Personal information
- Born: February 3, 1974 (age 51)
- Height: 5 ft 10 in (1.78 m)
- Weight: 180 lb (82 kg)

Career information
- High school: Lake Forest High School Felton, Delaware
- College: Delaware
- NFL draft: 1997: undrafted

Career history
- England Monarchs (1998); New Jersey Red Dogs / Gladiators (2000–2001); Tennessee Valley Vipers (2002–2003);
- Stats at ArenaFan.com

= Kenny Bailey =

American football player (born 1974)

Kenny Bailey (born February 3, 1974) is an American former professional football defensive back.

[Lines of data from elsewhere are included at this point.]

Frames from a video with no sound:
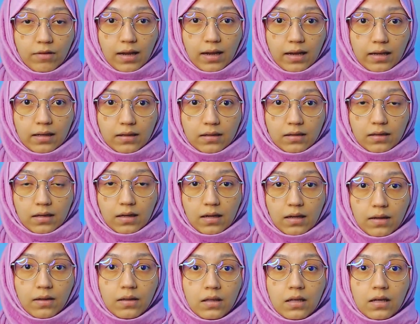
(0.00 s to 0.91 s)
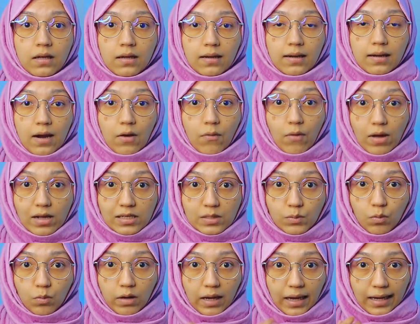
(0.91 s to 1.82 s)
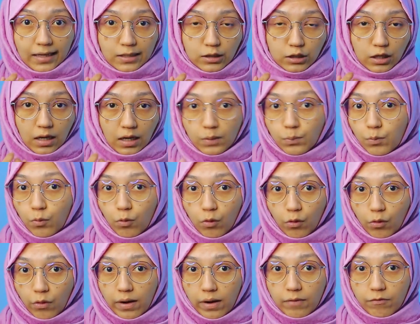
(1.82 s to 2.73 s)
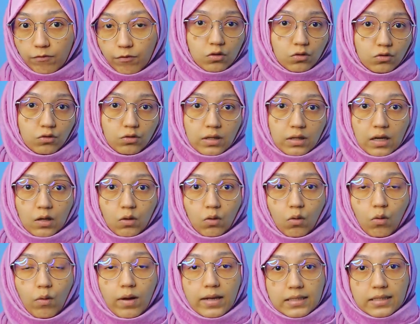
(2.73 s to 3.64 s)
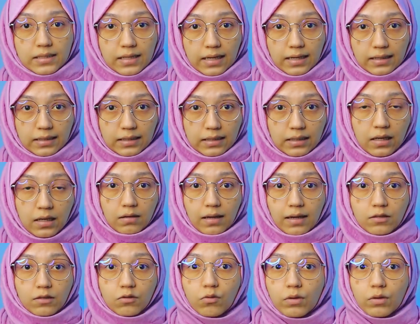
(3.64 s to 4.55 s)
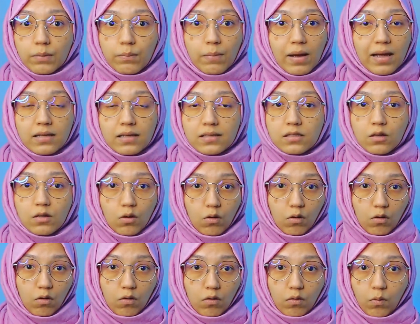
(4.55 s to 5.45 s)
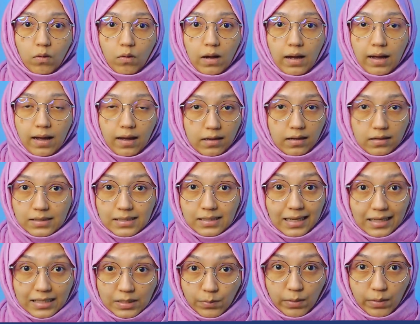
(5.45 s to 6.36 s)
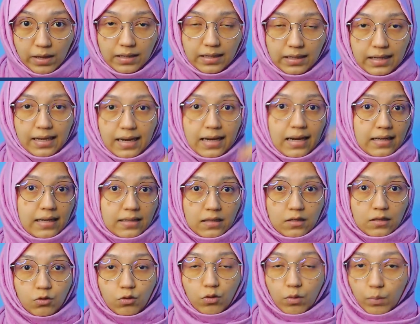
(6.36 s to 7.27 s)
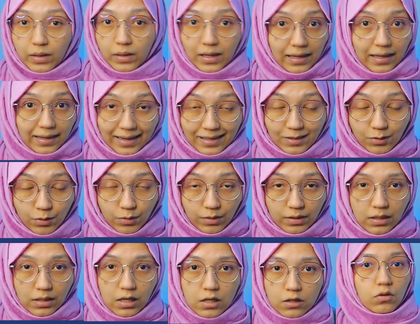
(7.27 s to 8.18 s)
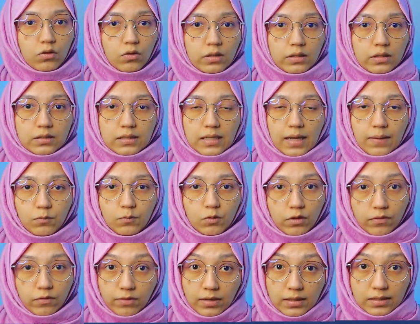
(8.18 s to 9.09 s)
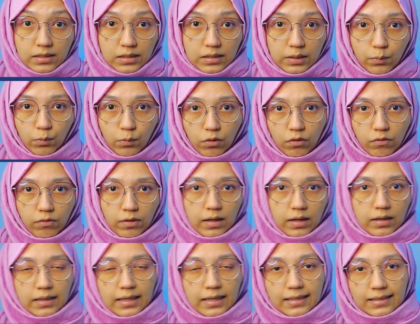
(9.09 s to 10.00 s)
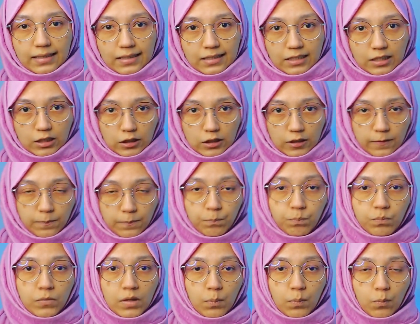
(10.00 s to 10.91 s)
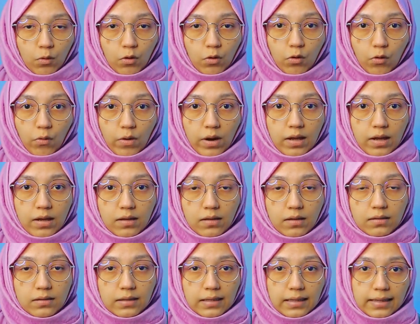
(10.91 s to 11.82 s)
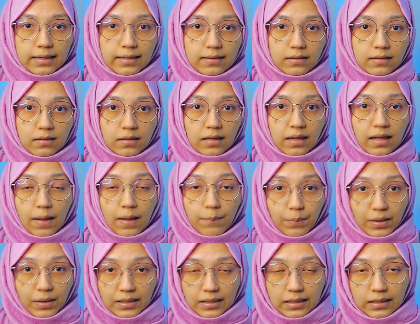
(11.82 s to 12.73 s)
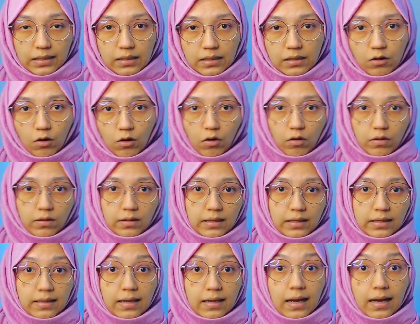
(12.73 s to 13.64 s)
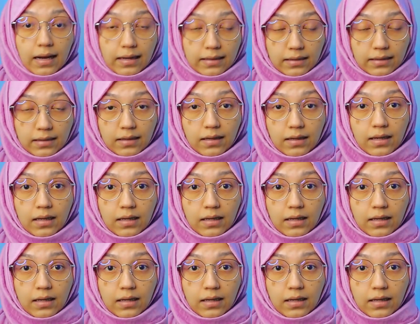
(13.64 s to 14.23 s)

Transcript: like a Erasmus exchange program, so you can go and study for like 3 months or 6 months in another European country. Also some university provide internship program in company or in other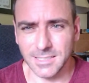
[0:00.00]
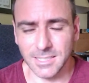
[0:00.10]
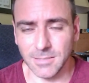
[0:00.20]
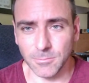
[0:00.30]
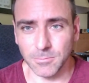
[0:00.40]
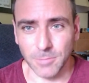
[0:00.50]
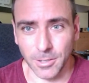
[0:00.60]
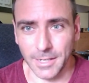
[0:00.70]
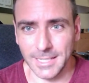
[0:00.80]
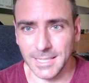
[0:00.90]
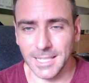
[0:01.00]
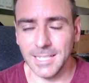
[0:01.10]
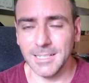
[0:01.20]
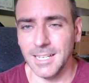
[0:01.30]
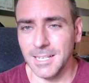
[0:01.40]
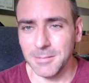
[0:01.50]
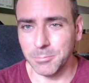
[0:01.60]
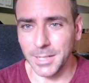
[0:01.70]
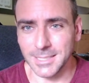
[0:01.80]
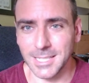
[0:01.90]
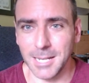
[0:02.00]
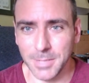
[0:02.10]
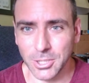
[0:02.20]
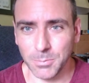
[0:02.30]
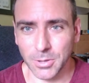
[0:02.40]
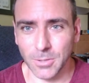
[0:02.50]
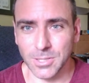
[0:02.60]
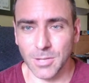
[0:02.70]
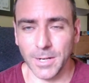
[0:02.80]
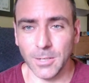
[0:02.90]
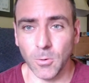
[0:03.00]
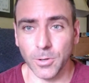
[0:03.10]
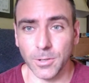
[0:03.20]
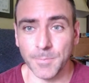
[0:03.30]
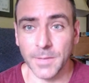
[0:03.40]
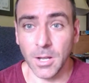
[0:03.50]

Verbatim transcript: Didn't hurt anything, but uh, make sure you put those in the right order.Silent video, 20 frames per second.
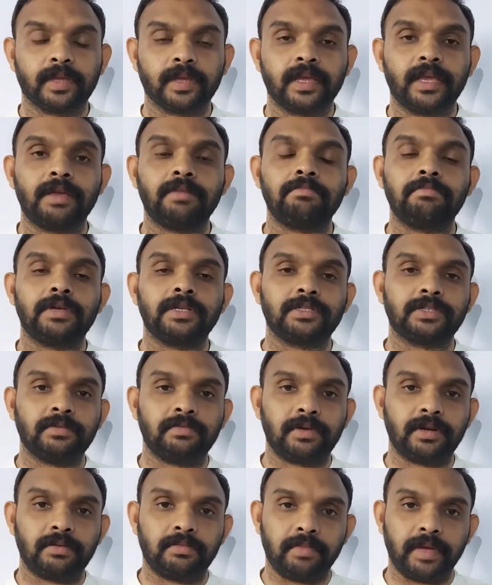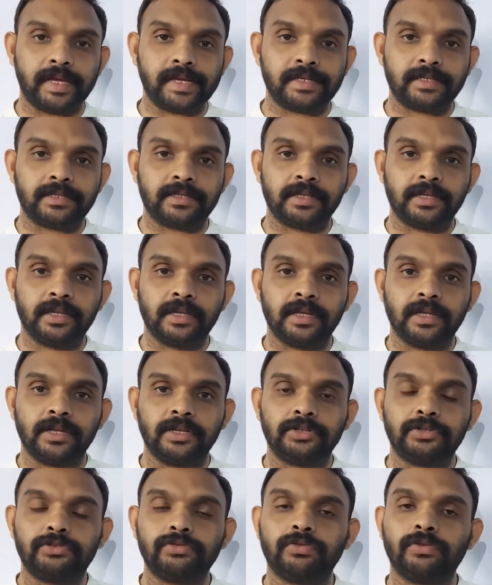Immiscible means
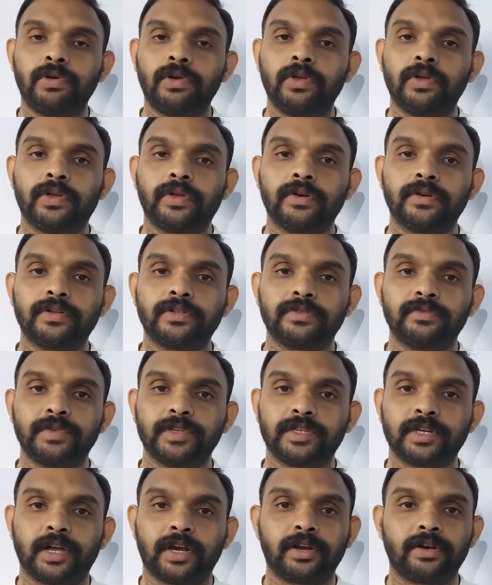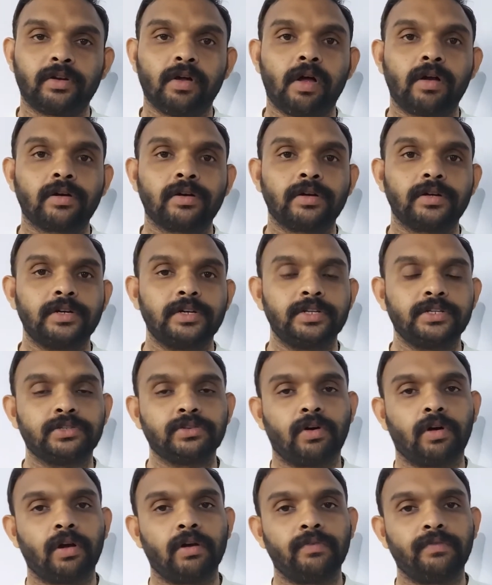two liquids which are not
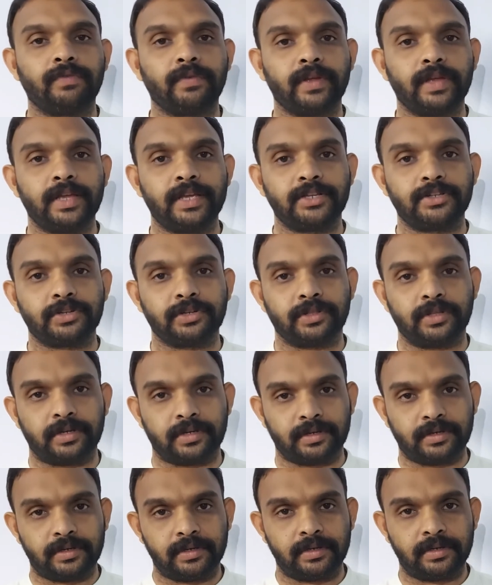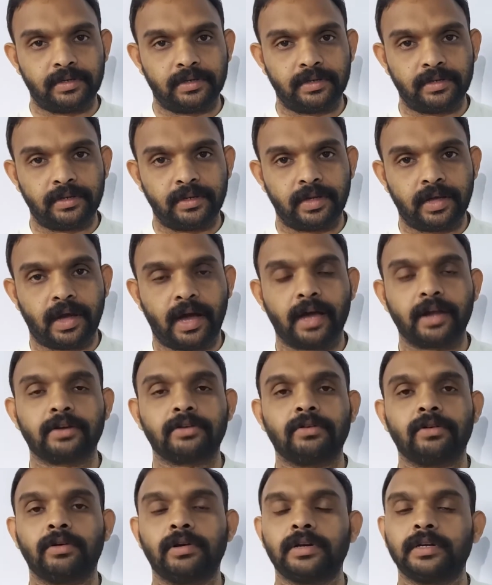dissolved each other are
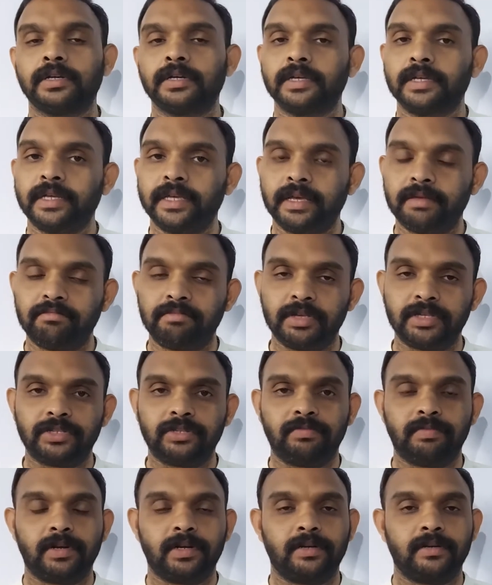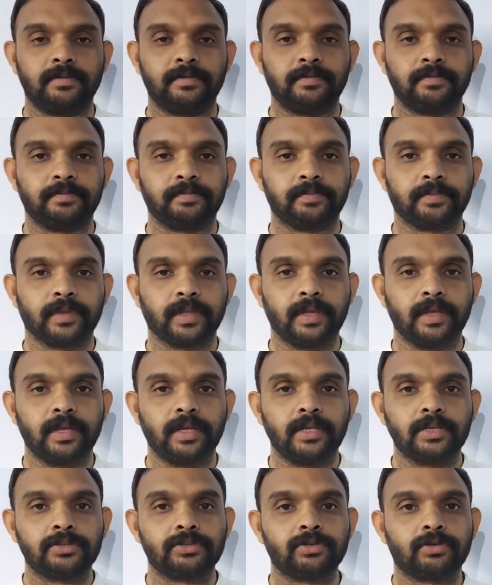called immiscible.
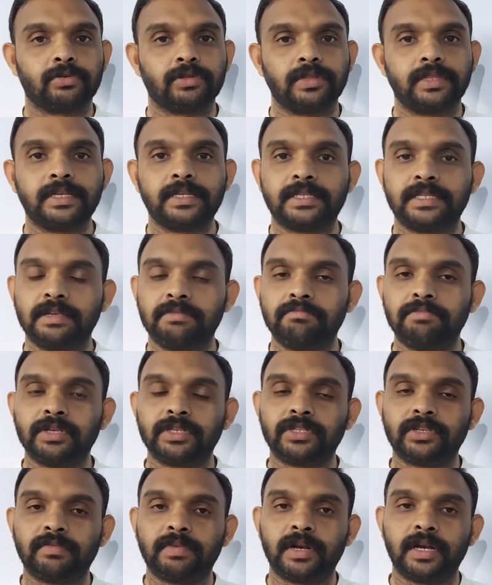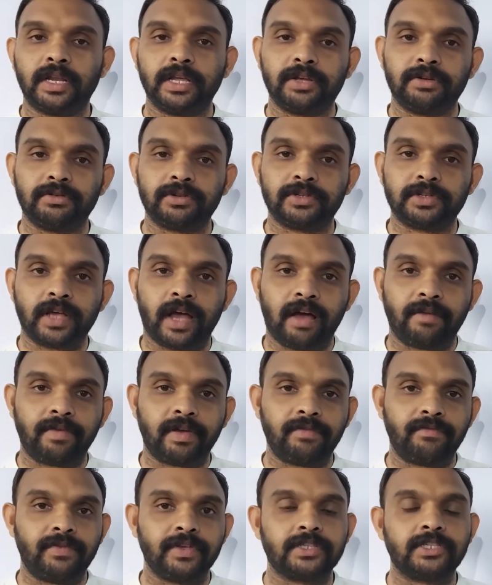So these immiscible liquids have
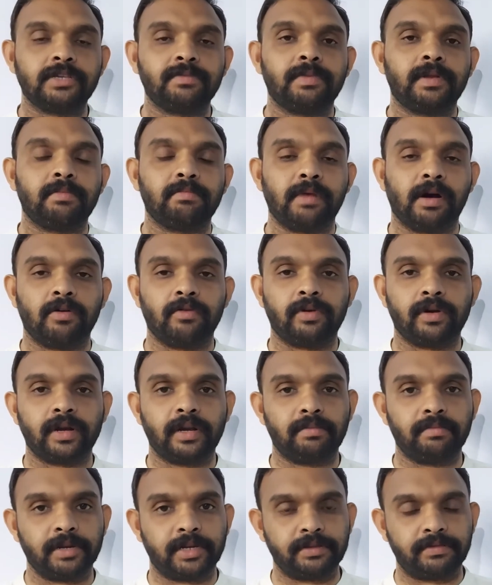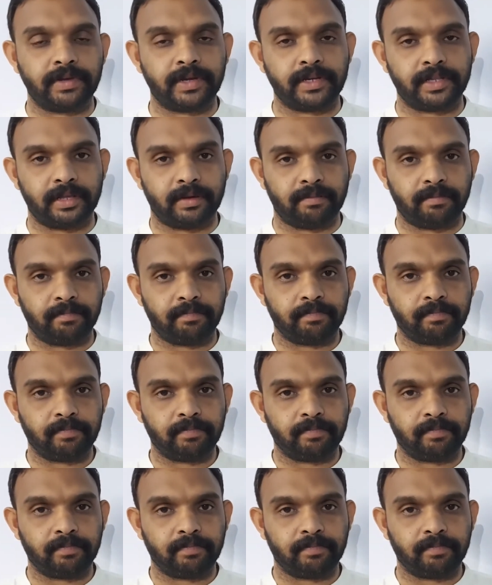a visible boundary between them.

He played college football for Delaware before playing for the England Monarchs of NFL Europe in 1998.

Bailey signed with the New Jersey Red Dogs in 2000. He was placed on injured reserve by the New Jersey Red Dogs on April 11, 2000, and activated from the list on May 31, 2000. He was re-signed by the newly-renamed New Jersey Gladiators on March 8, 2001. He was waived by the Gladiators on July 4, 2001.

Bailey signed with the Tennessee Valley Vipers for the 2002 af2 season, and led the team in tackles for the season with 88. After missing the first three games of the 2003 season with a broken foot, the Vipers activated him from injured reserve on May 1, 2003. He was named defensive player of the week for week 10 of the 2003 af2 season with the Tennessee Valley Vipers.